Every week, we catalog the major industrial cybersecurity vulnerabilities and updates you should know about. Here are the notable threats from the week of November 5 - 11. Sign up to get these updates right to your inbox!

NOVEMBER 09, 2023

Johnson Controls Quantum HD Unity

Johnson Controls Quantum HD Unity contains an active debug code vulnerability that can allow an unauthorized user to access debug features that were accidentally exposed.

Sources: CISA, Johnson Controls

Hitachi Energy eSOMS

Hitachi Energy eSOMS contains generation of error message containing sensitive information and exposure of sensitive system information to an unauthorized control sphere vulnerabilities that can allow an attacker to disclose sensitive information related to eSOMS application configuration.

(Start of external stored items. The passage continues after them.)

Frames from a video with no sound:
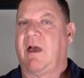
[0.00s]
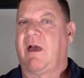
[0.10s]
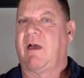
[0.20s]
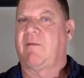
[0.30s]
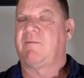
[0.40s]

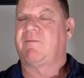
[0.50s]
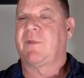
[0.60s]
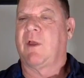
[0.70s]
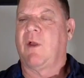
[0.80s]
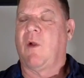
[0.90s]
Um,
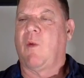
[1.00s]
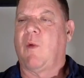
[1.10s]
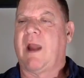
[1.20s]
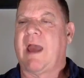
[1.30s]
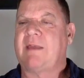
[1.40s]

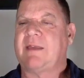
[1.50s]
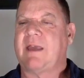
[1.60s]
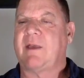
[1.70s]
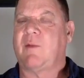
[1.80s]
when I say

Sources: CISA, Hitachi Energy

NOVEMBER 08, 2023

IETF Service Location Protocol (SLP)

IETF Service Location Protocol (SLP) contains a denial-of-service vulnerability that can allow an unauthenticated, remote attacker to register services and use spoofed UDP traffic to conduct a denial-of-service (DoS) attack with a significant amplification factor.

Sources: CISA, NIST

NOVEMBER 07, 2023

GE MiCOM S1 Agile

GE MiCOM S1 Agile contains an uncontrolled search path element vulnerability that can allow an attacker to upload malicious files and achieve code execution.


Sources: CISA

Apache ActiveMQ 

Apache ActiveMQ  contains a deserialization of untrusted data vulnerability that can allow a remote attacker with network access to a broker to run shell commands by manipulating serialized class types in the OpenWire protocol to cause the broker to instantiate any class on the classpath.

Sources: CISA, NIST

Atlassian Confluence Data Center and Server 

Atlassian Confluence Data Center and Server contains an improper authorization vulnerability that can result in significant data loss when exploited by an unauthenticated attacker.

Sources: CISA, NIST

Mitsubishi Electric MELSEC and MELIPC Series (Update G)

Mitsubishi Electric MELSEC and MELIPC Series (Update G) contains uncontrolled resource consumption, improper handling of length parameter inconsistency and improper input validation vulnerabilities that can allow a remote attacker to cause a denial-of-service condition.